The industry caught onto that and came up with eight-track players so people could listen to it in their cars. Unfortunately, the eight-track player did not go very far. Then cars started coming in with cassettes and the recording companies started making music available on cassettes so people could play it in their cars. Individuals would purchase the LP and/or the single and they would buy the eight-track and/or the cassette. They would pay four times so they could have their music where they wanted it.

Therefore, platform shifting existed from the beginning. I would like people to keep that in mind.

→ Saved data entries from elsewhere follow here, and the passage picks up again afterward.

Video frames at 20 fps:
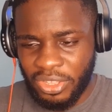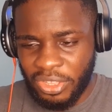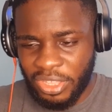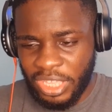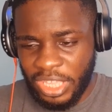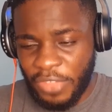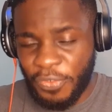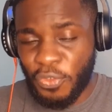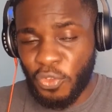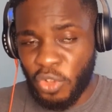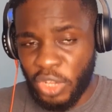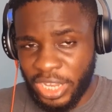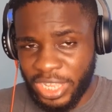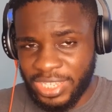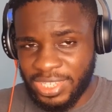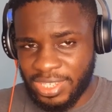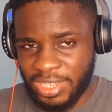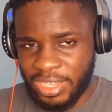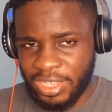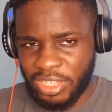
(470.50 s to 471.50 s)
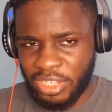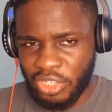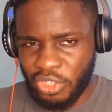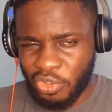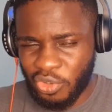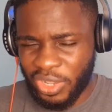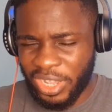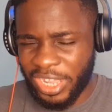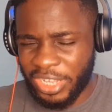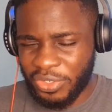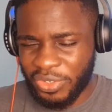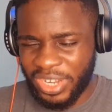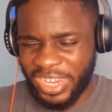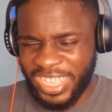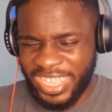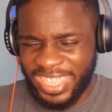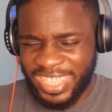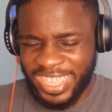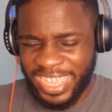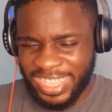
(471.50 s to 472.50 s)
if you listen, you can
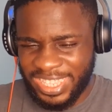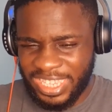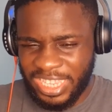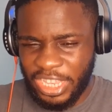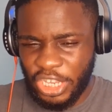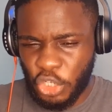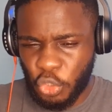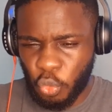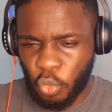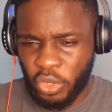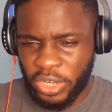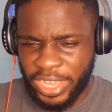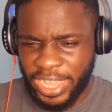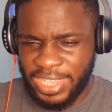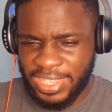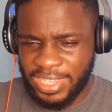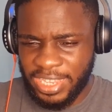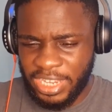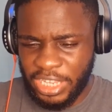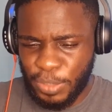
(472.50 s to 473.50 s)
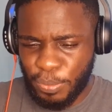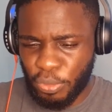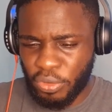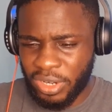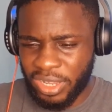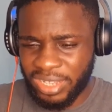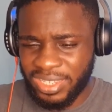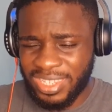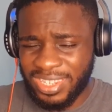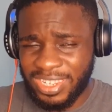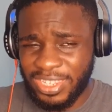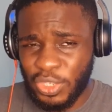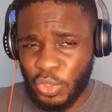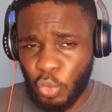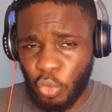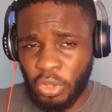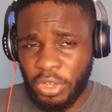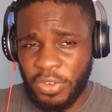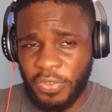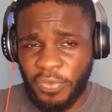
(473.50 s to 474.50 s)
actually get each word that he's saying. He's pronouncing his
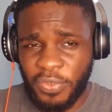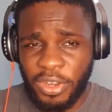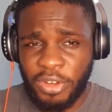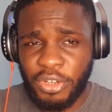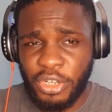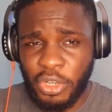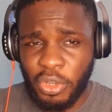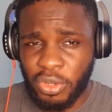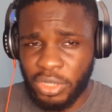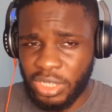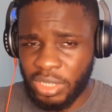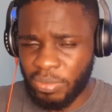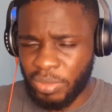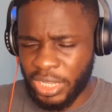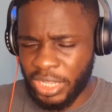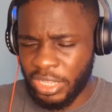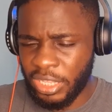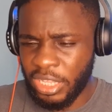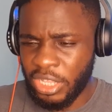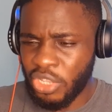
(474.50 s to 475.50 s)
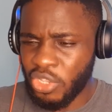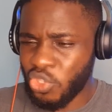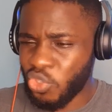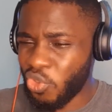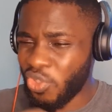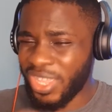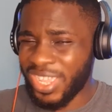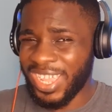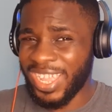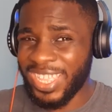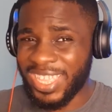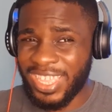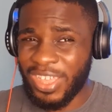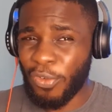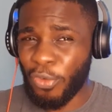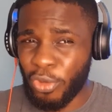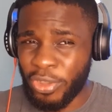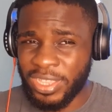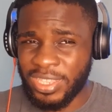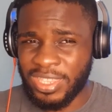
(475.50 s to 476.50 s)
word very audibly, so you can get
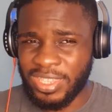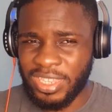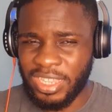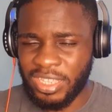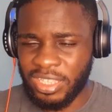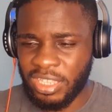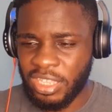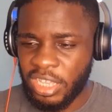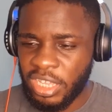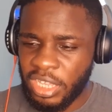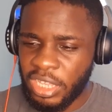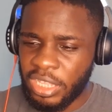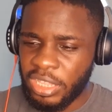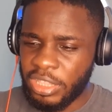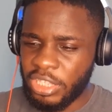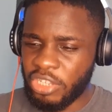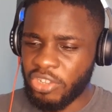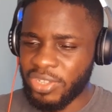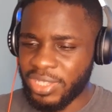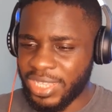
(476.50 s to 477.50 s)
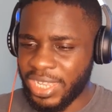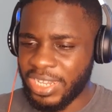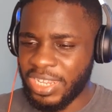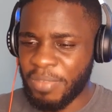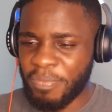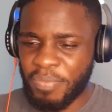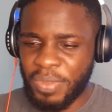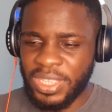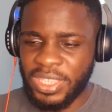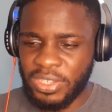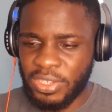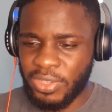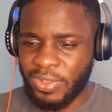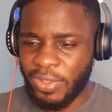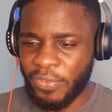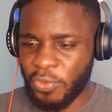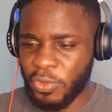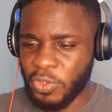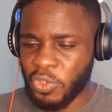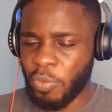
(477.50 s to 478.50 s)
what he's saying. Just that the beat,
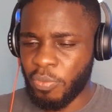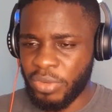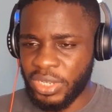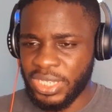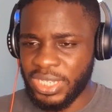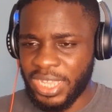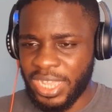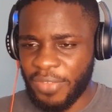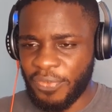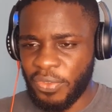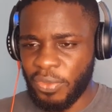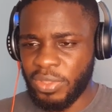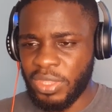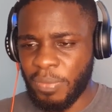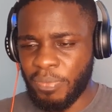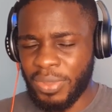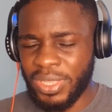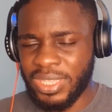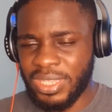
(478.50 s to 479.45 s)
for some reason, I feel the beat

In the case of access for commercial use, one has access currently to a file or we purchase the file once. Now we have broadcasters asking why they should have to pay for things twice. They are not. They are paying for it once. After that, the commercial entity pays for each use, so we have an access fee and we have a use fee. Why use fees? Why should artists not just be thankful that their work is being played? Times have changed.

When radio first came into play, it was a medium of communication. We had live radio dramas and so forth. Then recorded music hit the ground. Rock and roll came about. Radio stations realized there was money in it, that if they played it, people would listen to the radio station and they could flog products that people would buy and the radio stations would get money from the advertising companies.

Once upon a time it was like this. Radio broadcasters seemed to feel that songs and artists would not exist if not for them. There may have been at one point a modicum of truth to that. Once upon a time, record companies could go to radio stations and give them little goodies so they would play their songs. That resulted in the payola scandal back in the day.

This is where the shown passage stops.